Yang bermasalah adalah jika kebijakan zonasi ini diterapkan di desa-desa terpencil alias pelosok. Karena pelosok, jumlah penduduknya tidak begitu padat dan hebatnya, setiap desa memiliki sekolah negeri.
Siswanya? Lebih hebat lagi. Beruntung jika para siswa di pelosok mau sekolah, berarti motivasi mereka untuk menjadi cerdas masih ada. Orangtua mereka juga masih peduli. Maka dari itulah, sekolah-sekolah negeri di pelosok tidak segan memberikan seragam gratis hanya agar anak mau bersekolah.
Namun, karena efek dari zonasi sekolah tidak bisa menduga tahun depan akan dapat siswa berapa. Terang saja, masing-masing sekolah pasti akan berkoordinasi dengan kepada desa setempat agar penduduk di desa itu mau menyekolahkan anaknya di desa itu.
Karena pertumbuhan penduduk di pelosok cenderung lamban maka jumlah anak yang masuk sekolah di setiap desa  senjang.
Misalnya sekolah di desa A, tahun lalu siswa yang mendaftar ada 5 orang dan tahun ini ada 15 orang. Sedangkan sekolah di desa B, tahun lalu siswa yang mendaftar ada 5 orang dan tahun ini ada 2 orang.
Karena efek zonasi, sekolah B tidak bisa meminta sekolah A untuk bersedia membagi murid agar sama rata.

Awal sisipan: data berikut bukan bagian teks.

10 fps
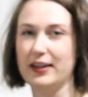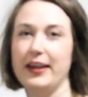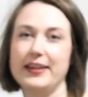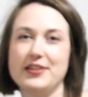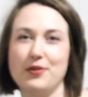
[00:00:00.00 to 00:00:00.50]
the
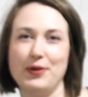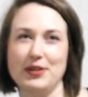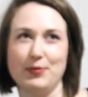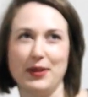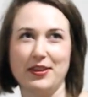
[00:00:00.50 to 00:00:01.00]
layers are
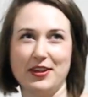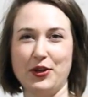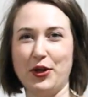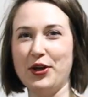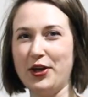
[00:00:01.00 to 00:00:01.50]
meant to be
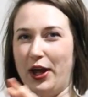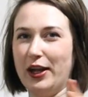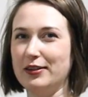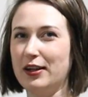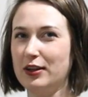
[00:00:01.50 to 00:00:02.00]
thinner
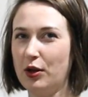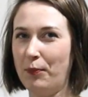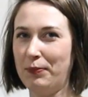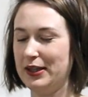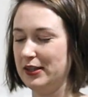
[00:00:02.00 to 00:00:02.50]
and a
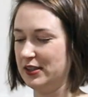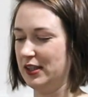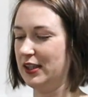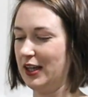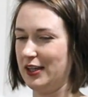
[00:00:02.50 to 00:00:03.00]
lot bigger, so
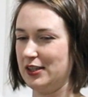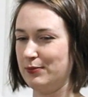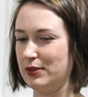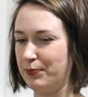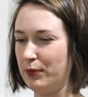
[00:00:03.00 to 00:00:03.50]
the cake is
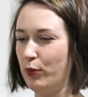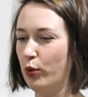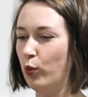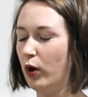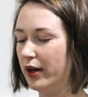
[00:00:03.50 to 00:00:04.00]
meant to be
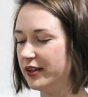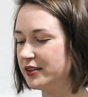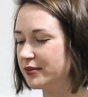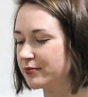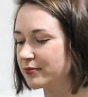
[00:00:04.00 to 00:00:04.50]
more
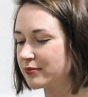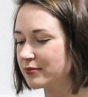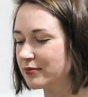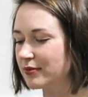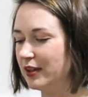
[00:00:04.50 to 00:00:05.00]
wide
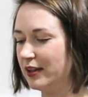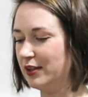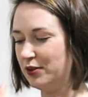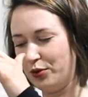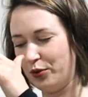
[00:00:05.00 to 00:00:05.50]
than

Padahal, jika saja zonasi itu belum berlaku, bisa saja kepala desa B bermusyawarah ke desa A untuk membagi siswa. Toh, untuk kemajuan desa juga.
Jika terus seperti ini, sekolah akan gelisah. Prihatin dengan guru-guru di sekolah, jangan-jangan nantinya mereka tidak dapat jam mengajar, lalu terhentinya tunjangan sertifikasinya. Belum lagi dengan sekolah, berkurang siswa maka berkurang pula dana BOS. Mau maju, tapi tiada dana? Apa mau dikata.

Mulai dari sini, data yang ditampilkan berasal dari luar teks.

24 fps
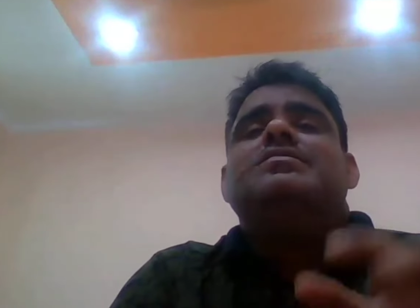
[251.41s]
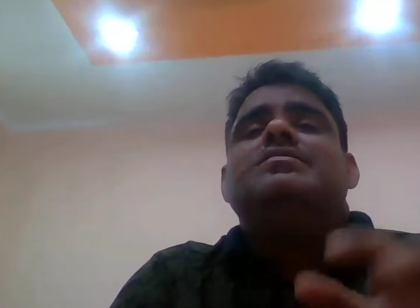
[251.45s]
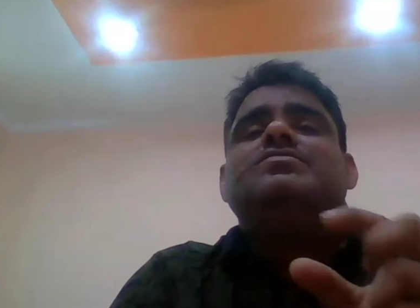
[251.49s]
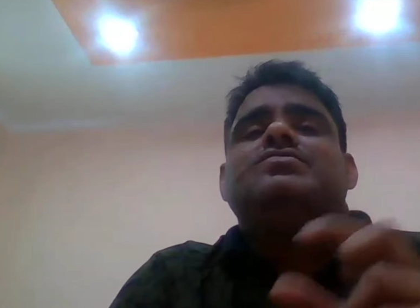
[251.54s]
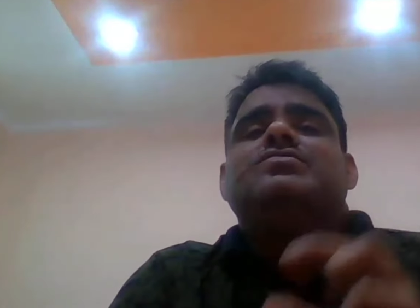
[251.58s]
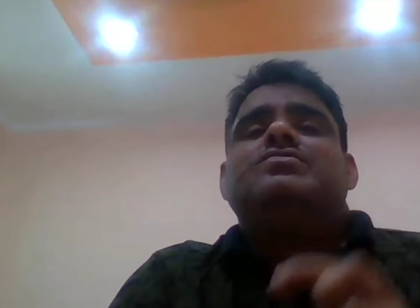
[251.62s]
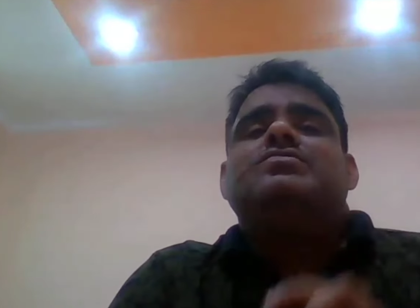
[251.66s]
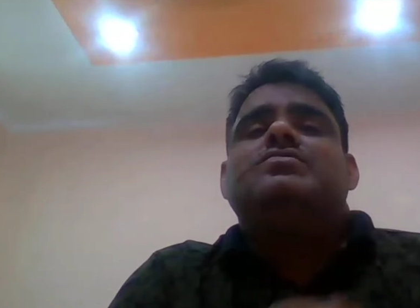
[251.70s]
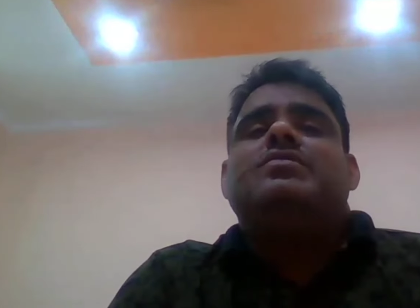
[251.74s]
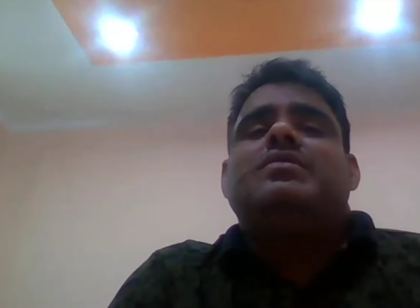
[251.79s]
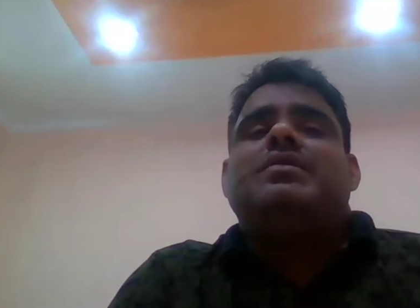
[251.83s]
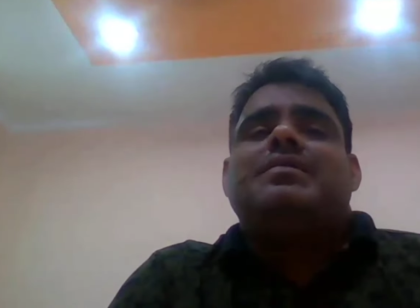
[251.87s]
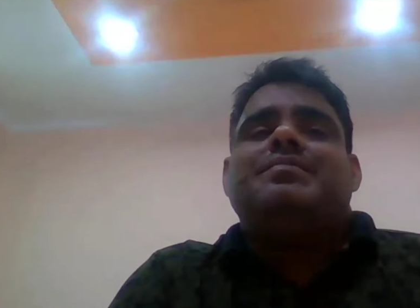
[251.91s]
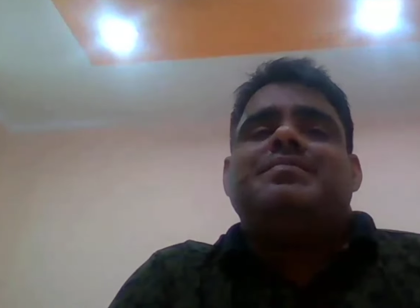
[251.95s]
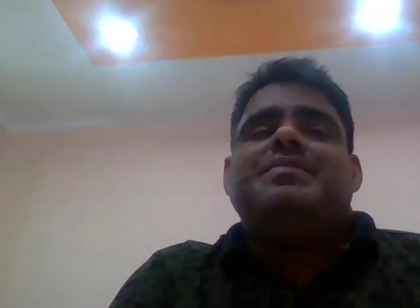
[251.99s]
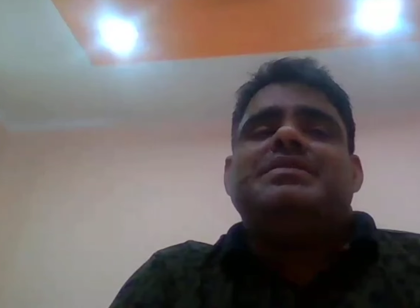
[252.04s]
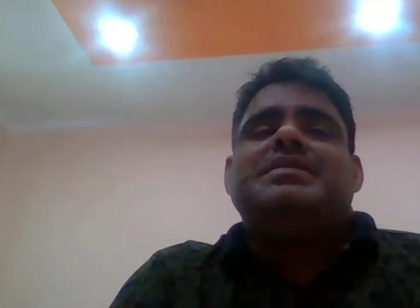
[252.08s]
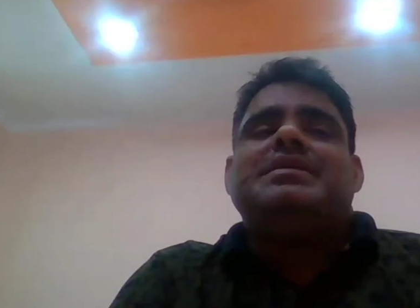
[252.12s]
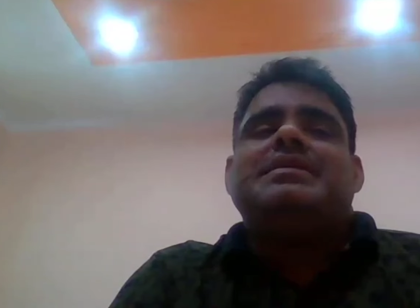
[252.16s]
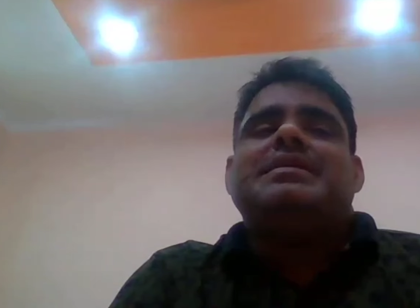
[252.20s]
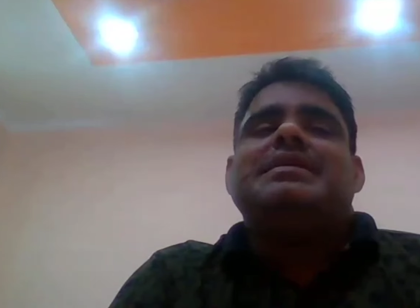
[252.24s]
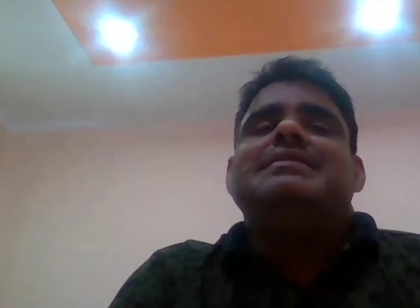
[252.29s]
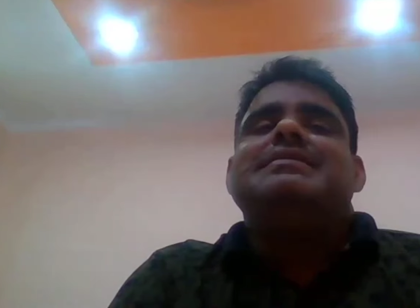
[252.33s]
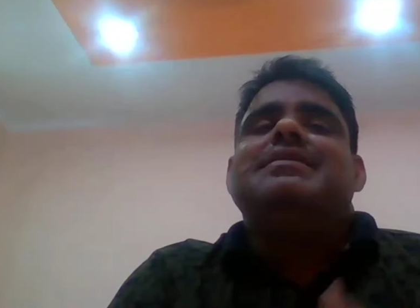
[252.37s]
So with
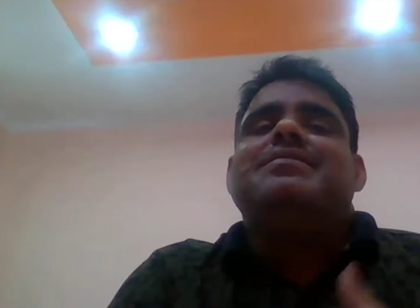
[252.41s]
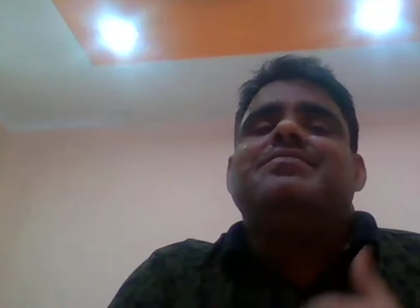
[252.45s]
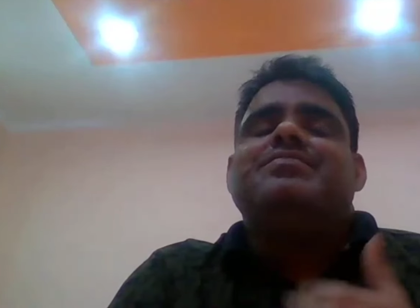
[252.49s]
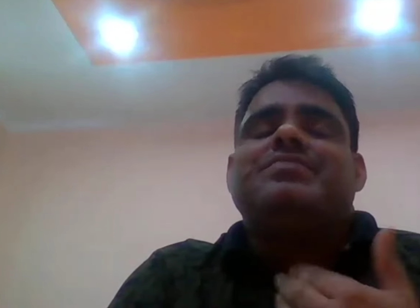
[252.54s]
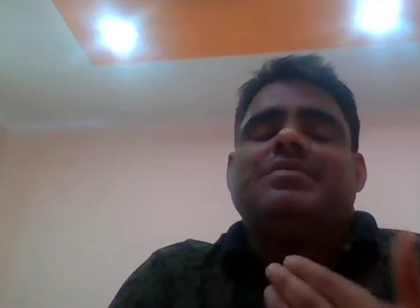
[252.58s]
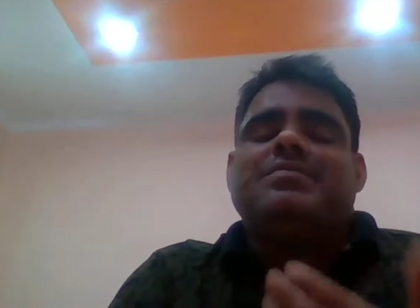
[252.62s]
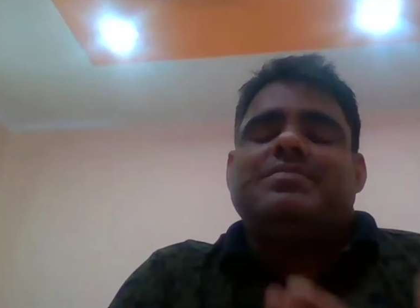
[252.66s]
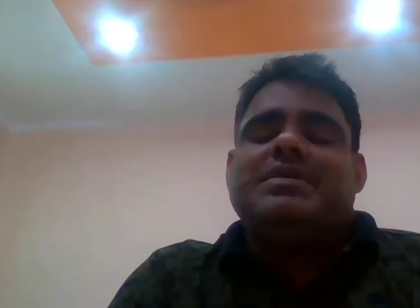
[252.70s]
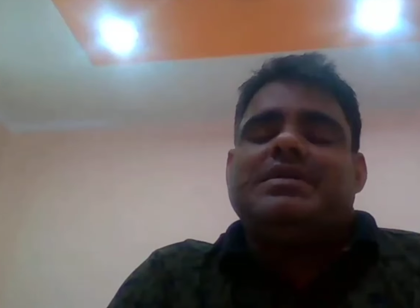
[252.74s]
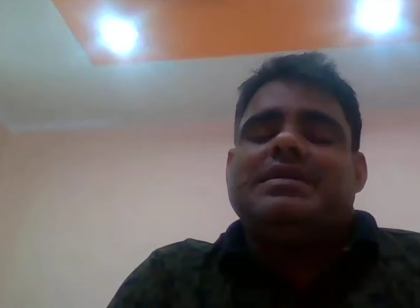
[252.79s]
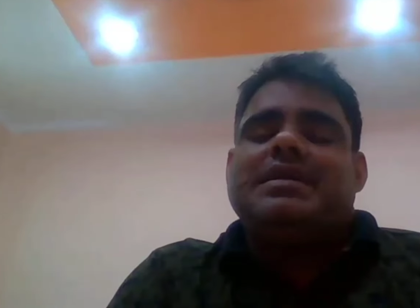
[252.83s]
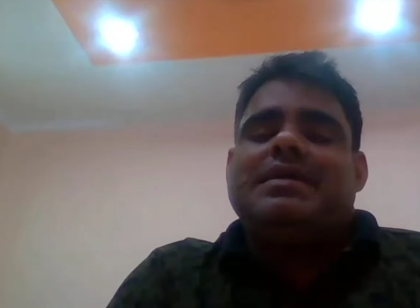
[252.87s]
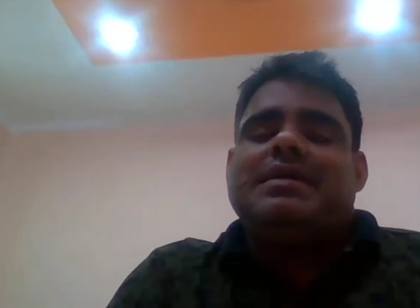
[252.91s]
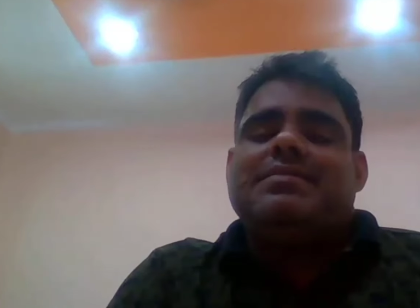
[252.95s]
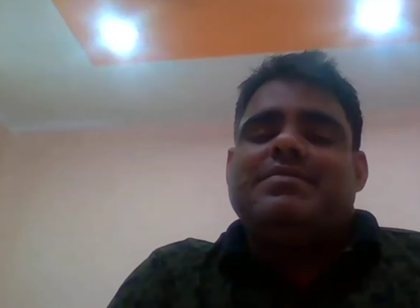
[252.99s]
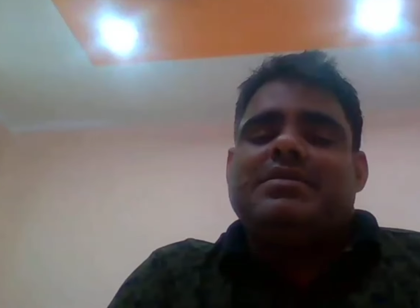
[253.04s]
the range of subnet,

Penduduk di Pelosok Sering Hijrah Ke Desa yang Lebih Maju
Sudah daerahnya pelosok, penduduknya sering pindah pula. Hal ini agaknya sungguh memberatkan eksistensi sekolah negeri di daerah pelosok. Di desa kami misalnya, kebanyakan pasangan muda yang baru menikah membangun rumah tetap di desa sebelah.
Pesta nikah di desa lama, tapi setelah pesta bubar segera pindah ke desa sebelah. Memang tidak terpungkiri bahwa soal pindah ke desa mana, itu adalah hak sepenuhnya setiap penduduk. Barangkali di desa sebelah kemajuannya pesat, sinyalnya kuat, dan akses untuk dapat kerja lebih terbuka.
Hal-hal seperti ini tentu tidak lepas dari persaingan antar desa. Bagaimana kinerja kepada desa dalam membangun dan mengembangkan desanya. Entah itu dengan membuka lapangan pekerjaan, memudahkan akses informasi dan transportasi, hingga mengajak masyarakat untuk peduli dengan sekolah di desa.